Beyond the theoretical significance of these findings in relation to developmental hypotheses of autism, to what extent can these early differences in visual attention be used as predictors for a subsequent diagnosis? One possibility is that those infants with the extreme scores identified in the infant siblings group are those who are likely to receive a diagnosis. Alternatively, early atypical visual orienting may not be sufficient for a later diagnosis, unless it is combined with other risk markers (Elsabbagh & Johnson, 2007). A limitation of our study in relation to disentangling these possibilities is the lack of follow-up data on diagnostic outcomes, and the small sample size.

In sum, our results confirmed that an atypical profile of visual attention is manifest early on in infants at risk for autism. These differences raise the possibility that certain characteristics of the broader autism phenotype are present in infancy and may relate to differences in scanning both social and non-social stimuli. Future work needs to test specific hypotheses regarding the relationship between variations in attentional abilities and scanning of the visual environment in infant siblings, which in turn would have relevant clinical implications regarding the use of such measures as predictors of later diagnosis.

Key points

  • Difficulties in attentional switching have been documented in autism but little is known about how these develop over time, including in infants at risk for autism.
  • Relative to a control group, we found that infant siblings of children with autism showed longer latencies to disengage from a central stimulus to orient to the periphery.

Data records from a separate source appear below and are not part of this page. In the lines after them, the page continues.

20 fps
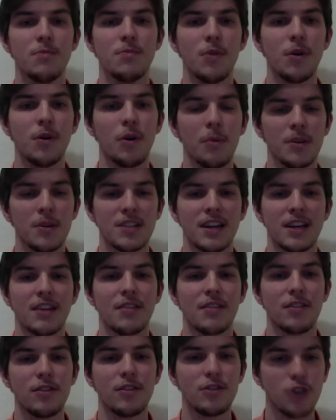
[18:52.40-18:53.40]
almost like
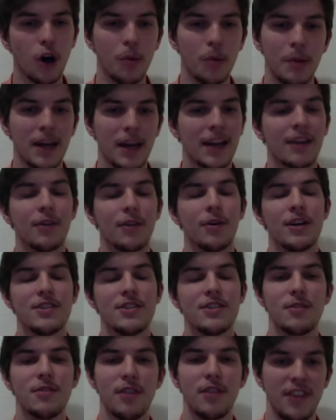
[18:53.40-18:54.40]
topic or each
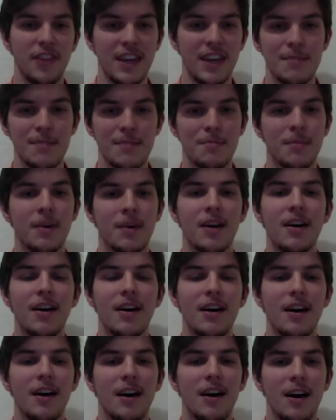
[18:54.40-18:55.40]
new theme,
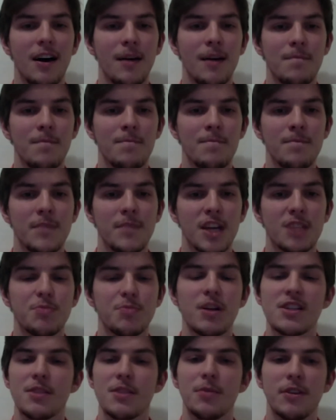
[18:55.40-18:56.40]

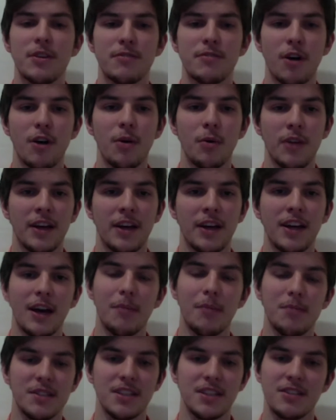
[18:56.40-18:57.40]
especially with a role that
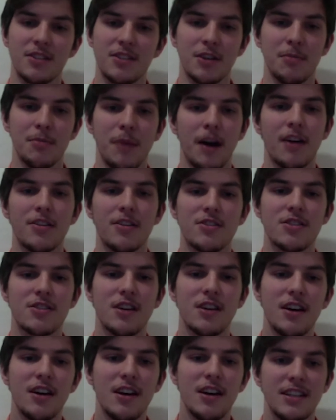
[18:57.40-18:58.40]
encompasses so much?
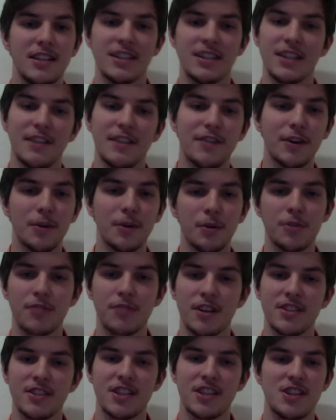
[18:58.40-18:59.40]
Is it difficult
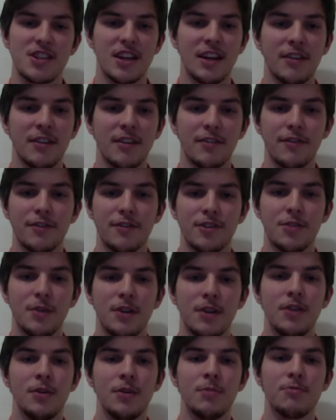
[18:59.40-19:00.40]
transitioning to a
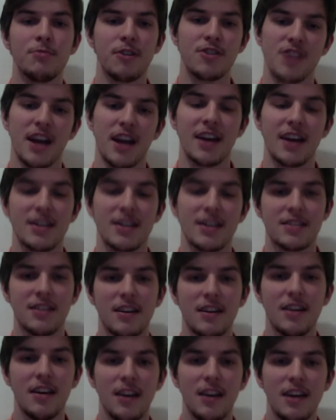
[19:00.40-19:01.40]
new project
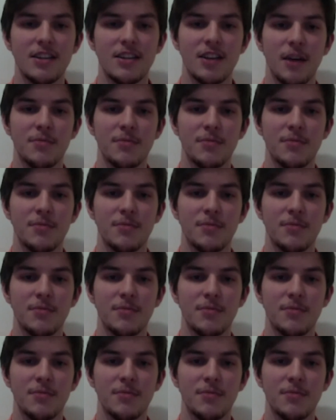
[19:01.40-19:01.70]
in terms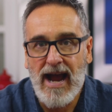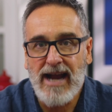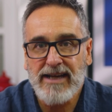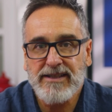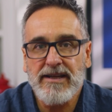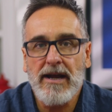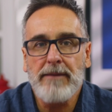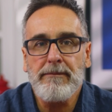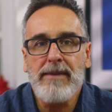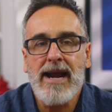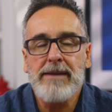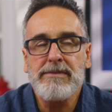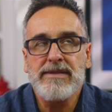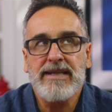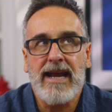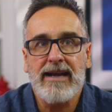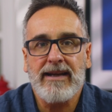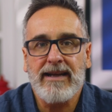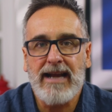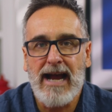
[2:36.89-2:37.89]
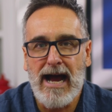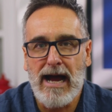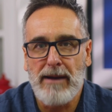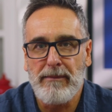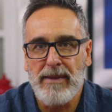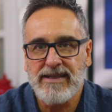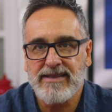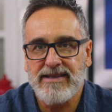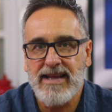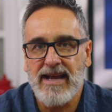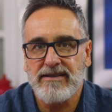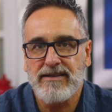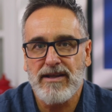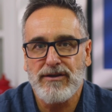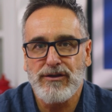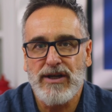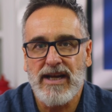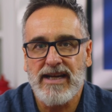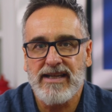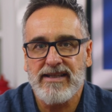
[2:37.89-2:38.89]
I sometimes get comments that
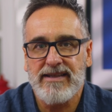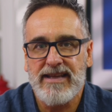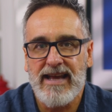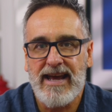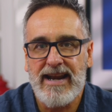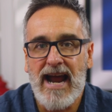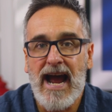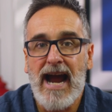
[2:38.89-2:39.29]
suggest that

Moreover, their reaction times were less facilitated by a temporal gap preceding the peripheral stimulus.
  • It is likely that these differences in visual attention modulate visual input infants receive from the environment and may, in combination with other risk factors, be useful for predicting individual variability in the broader autism phenotype in childhood.


We are grateful to the families who took part in our research. We also wish to thank Holly Garwood and Gaia Scerif for their assistance. This research was funded by the Medical Research Council (G9715587) and Autism Speaks (1292/MJ/01-201-006-065-00-00 and 06/MRE02/73).


Conflict of interest statement: No conflicts declared.